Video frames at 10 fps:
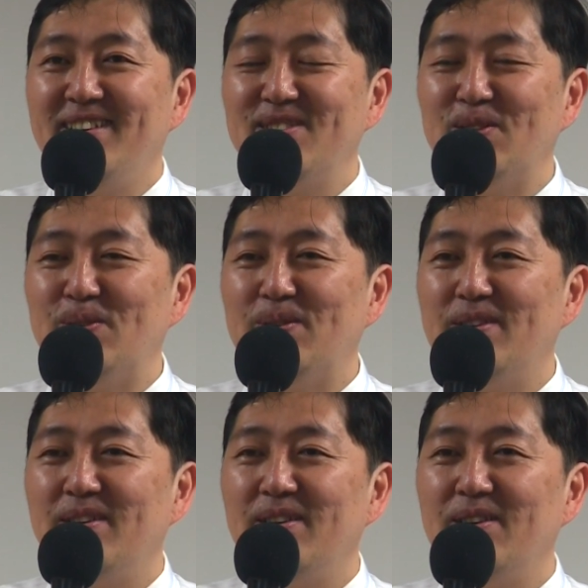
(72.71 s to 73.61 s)
So
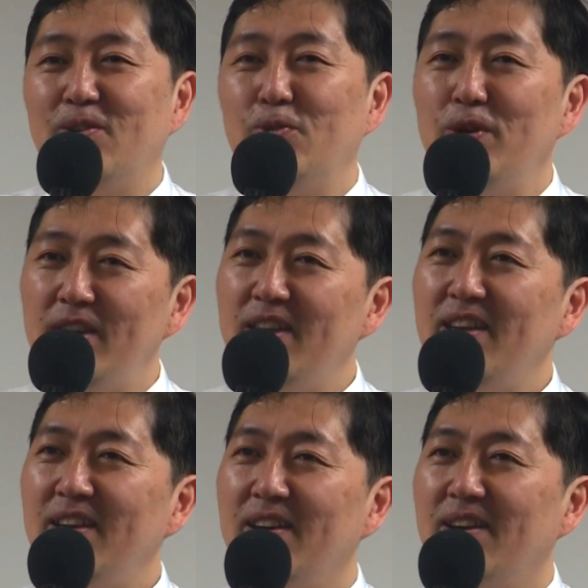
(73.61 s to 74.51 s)

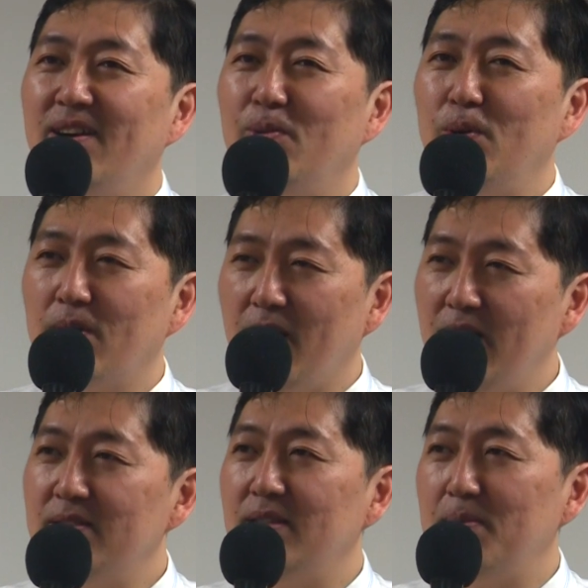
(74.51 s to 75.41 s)
we will
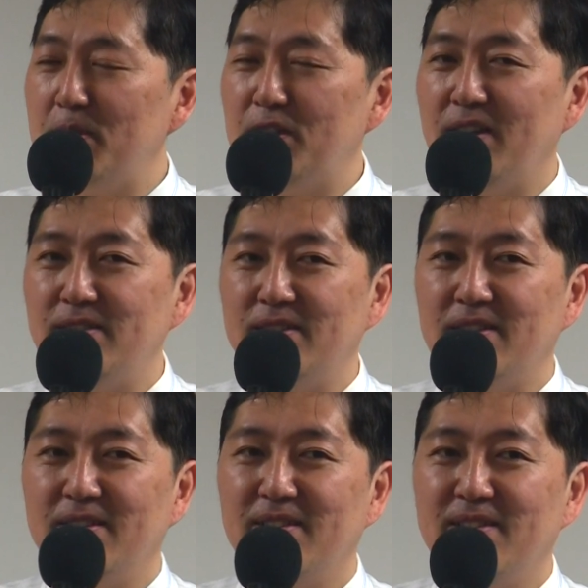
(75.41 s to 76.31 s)
constantly be
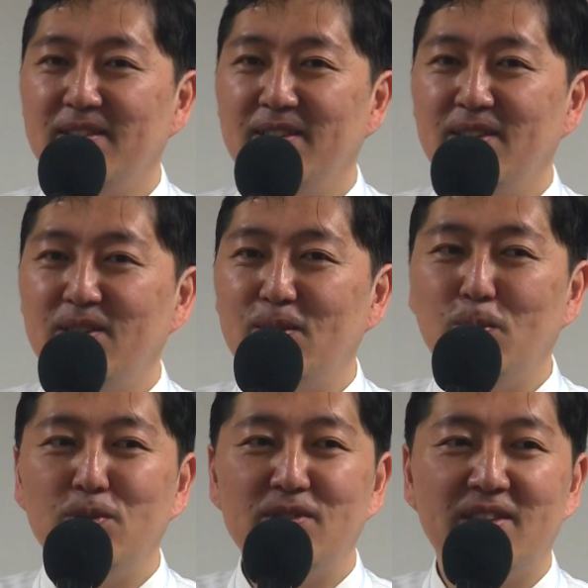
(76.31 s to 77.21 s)
changing. You
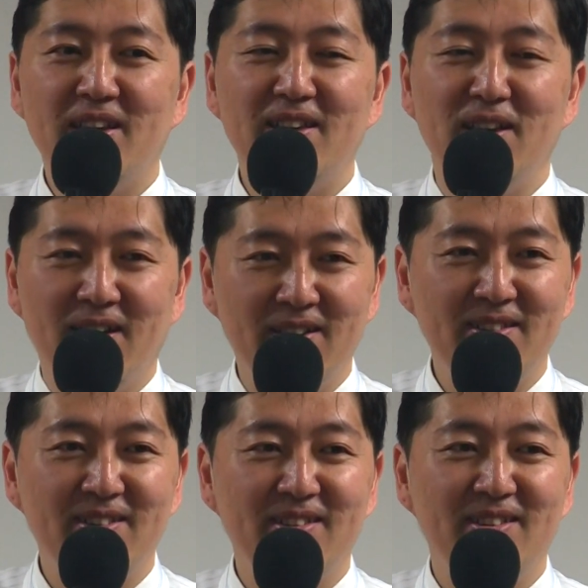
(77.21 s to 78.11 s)
won't stay
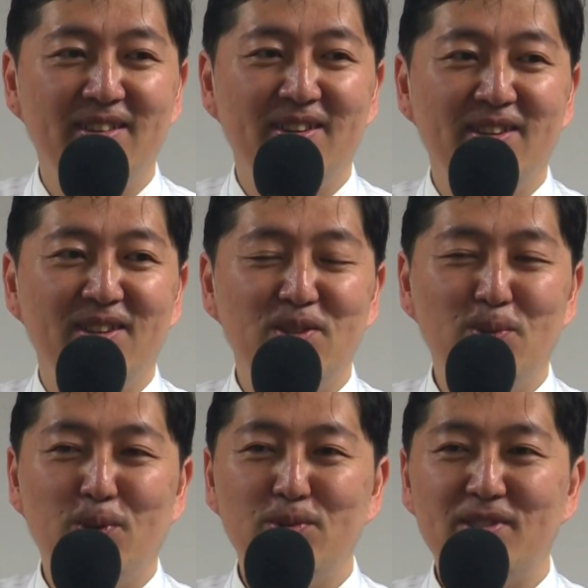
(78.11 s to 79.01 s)
young.
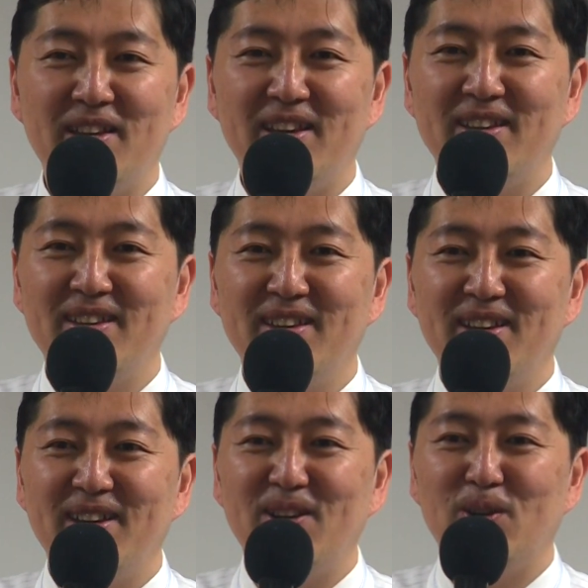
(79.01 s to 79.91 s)
You won't stay,
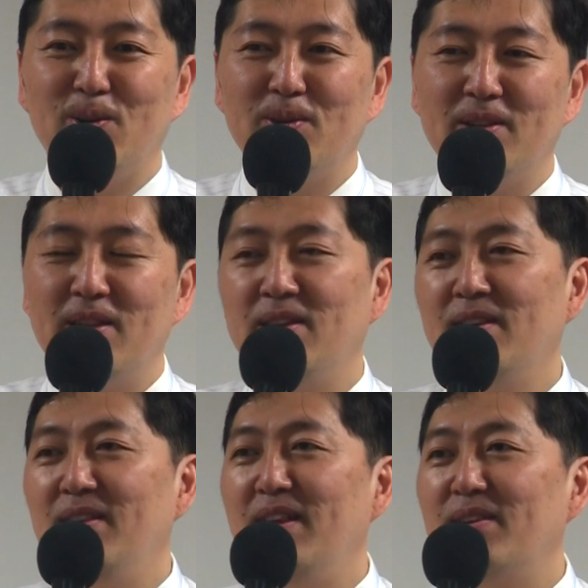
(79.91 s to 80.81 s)
you know.
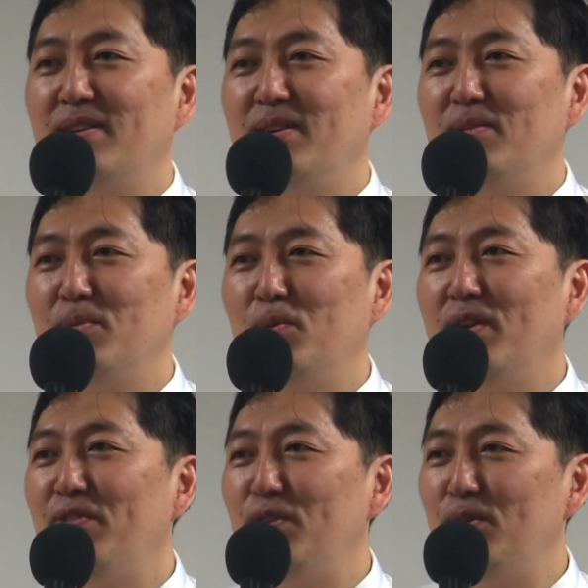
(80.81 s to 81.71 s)
Like, one
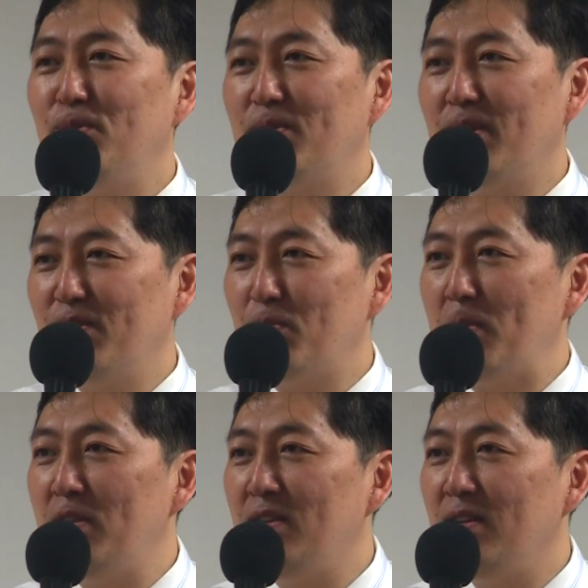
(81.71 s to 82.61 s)
of you comes from
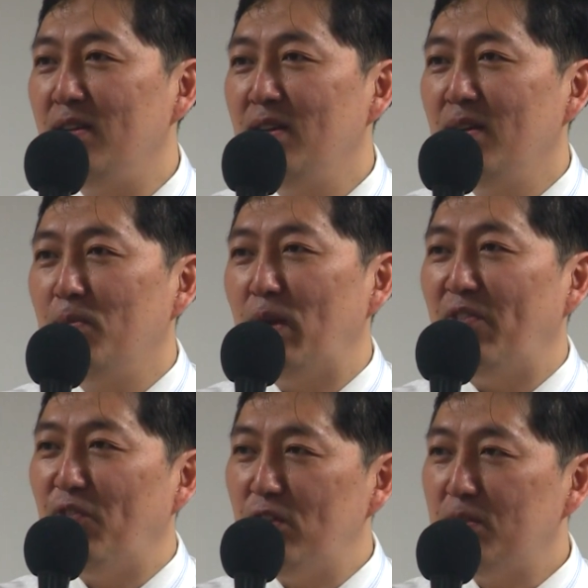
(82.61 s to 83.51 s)
India. When
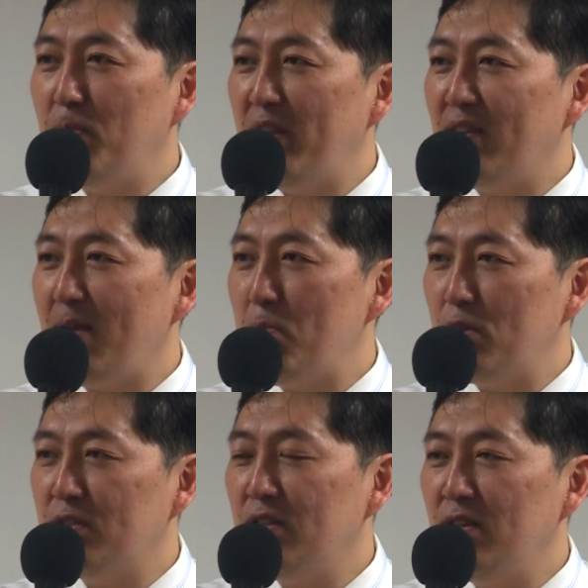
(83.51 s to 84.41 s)
I first met that
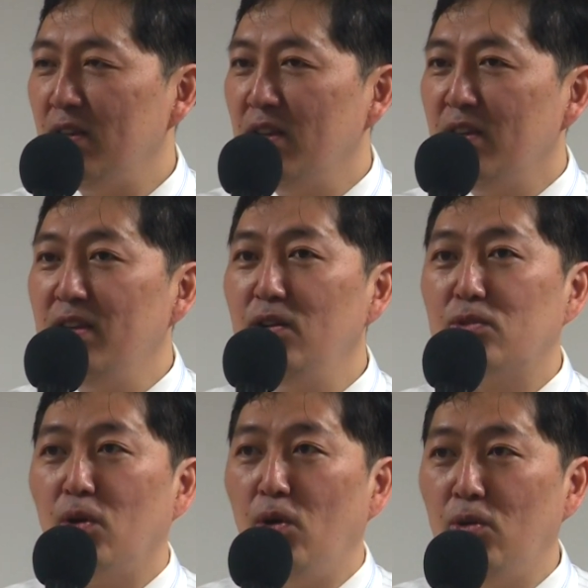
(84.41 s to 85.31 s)
person, he
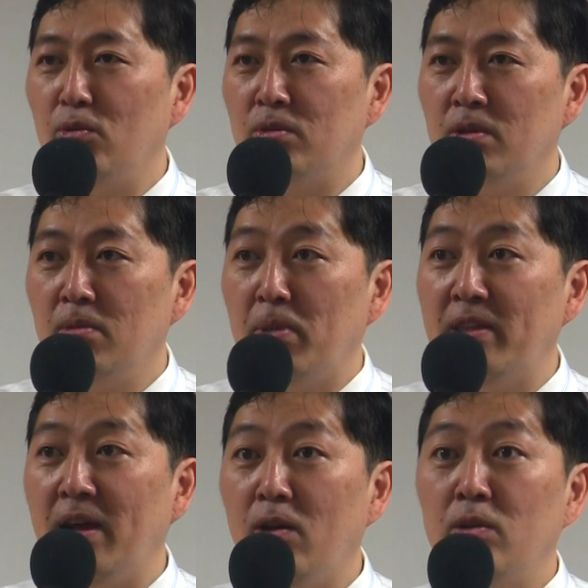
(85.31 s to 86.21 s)
looked old, but
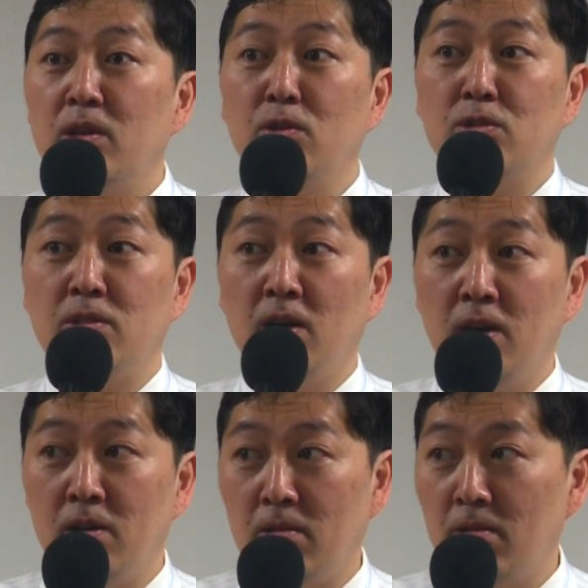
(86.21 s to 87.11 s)
now he looks
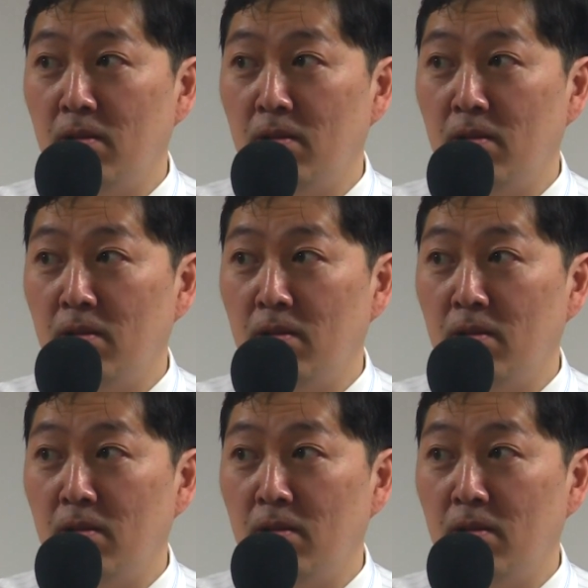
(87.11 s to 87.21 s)
young.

::::::

*TASK DETAILS*.
From the line that holds "(84.41 s to 85.31 s)" down to the last line of the material above, every line is to be copied exactly, both ends included; pictures are to be omitted.

*RESPONSE AREA*.
(84.41 s to 85.31 s)
person, he
(85.31 s to 86.21 s)
looked old, but
(86.21 s to 87.11 s)
now he looks
(87.11 s to 87.21 s)
young.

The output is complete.